WHAT YOU SHOULD DO:
Please give back each line of the material unchanged, but without the images.

RAW DATA section start

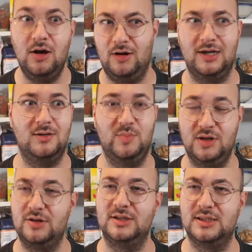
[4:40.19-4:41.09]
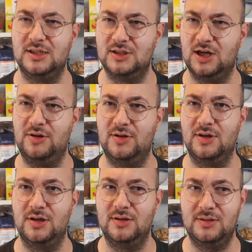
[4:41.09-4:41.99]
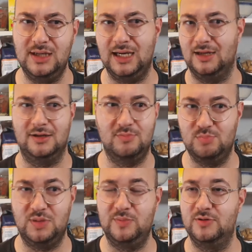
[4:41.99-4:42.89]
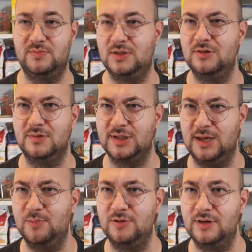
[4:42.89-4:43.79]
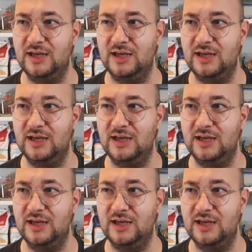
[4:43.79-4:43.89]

or I can be honest and show you that, yeah, like, people do stumble.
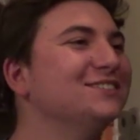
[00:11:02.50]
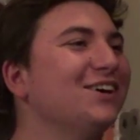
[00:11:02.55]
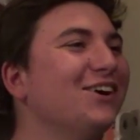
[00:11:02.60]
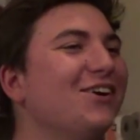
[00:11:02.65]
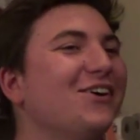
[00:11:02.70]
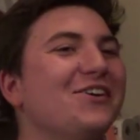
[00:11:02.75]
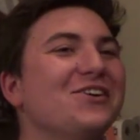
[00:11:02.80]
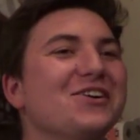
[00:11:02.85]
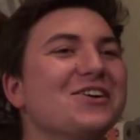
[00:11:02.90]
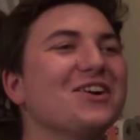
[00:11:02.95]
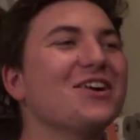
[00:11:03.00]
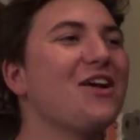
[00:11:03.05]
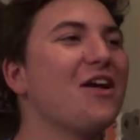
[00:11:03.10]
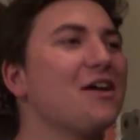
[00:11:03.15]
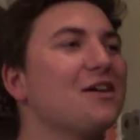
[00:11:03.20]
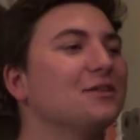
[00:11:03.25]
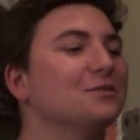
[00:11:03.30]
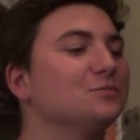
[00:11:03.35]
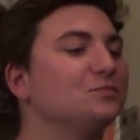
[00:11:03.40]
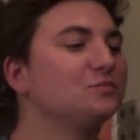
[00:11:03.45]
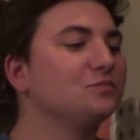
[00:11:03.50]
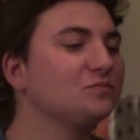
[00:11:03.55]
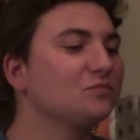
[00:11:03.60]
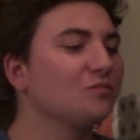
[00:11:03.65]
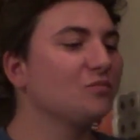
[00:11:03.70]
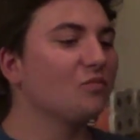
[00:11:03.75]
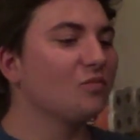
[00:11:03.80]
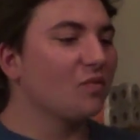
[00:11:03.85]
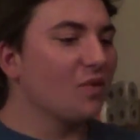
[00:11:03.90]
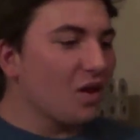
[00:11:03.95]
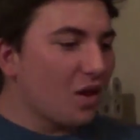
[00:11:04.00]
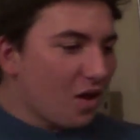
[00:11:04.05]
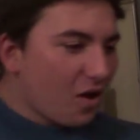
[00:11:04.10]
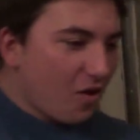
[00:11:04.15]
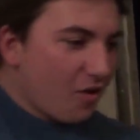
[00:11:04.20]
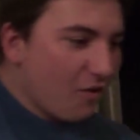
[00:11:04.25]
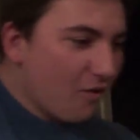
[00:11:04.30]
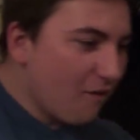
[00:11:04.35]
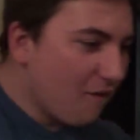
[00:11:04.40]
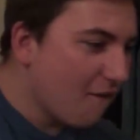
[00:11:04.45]
yeah. Alright, flip for me.
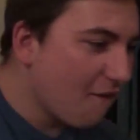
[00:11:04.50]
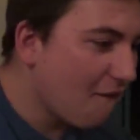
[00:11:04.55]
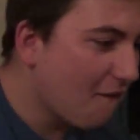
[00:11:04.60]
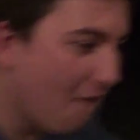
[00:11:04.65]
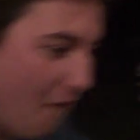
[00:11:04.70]
We scared him.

RAW DATA section end

THE ANSWER:
[4:40.19-4:41.09]
[4:41.09-4:41.99]
[4:41.99-4:42.89]
[4:42.89-4:43.79]
[4:43.79-4:43.89]

or I can be honest and show you that, yeah, like, people do stumble.
[00:11:02.50]
[00:11:02.55]
[00:11:02.60]
[00:11:02.65]
[00:11:02.70]
[00:11:02.75]
[00:11:02.80]
[00:11:02.85]
[00:11:02.90]
[00:11:02.95]
[00:11:03.00]
[00:11:03.05]
[00:11:03.10]
[00:11:03.15]
[00:11:03.20]
[00:11:03.25]
[00:11:03.30]
[00:11:03.35]
[00:11:03.40]
[00:11:03.45]
[00:11:03.50]
[00:11:03.55]
[00:11:03.60]
[00:11:03.65]
[00:11:03.70]
[00:11:03.75]
[00:11:03.80]
[00:11:03.85]
[00:11:03.90]
[00:11:03.95]
[00:11:04.00]
[00:11:04.05]
[00:11:04.10]
[00:11:04.15]
[00:11:04.20]
[00:11:04.25]
[00:11:04.30]
[00:11:04.35]
[00:11:04.40]
[00:11:04.45]
yeah. Alright, flip for me.
[00:11:04.50]
[00:11:04.55]
[00:11:04.60]
[00:11:04.65]
[00:11:04.70]
We scared him.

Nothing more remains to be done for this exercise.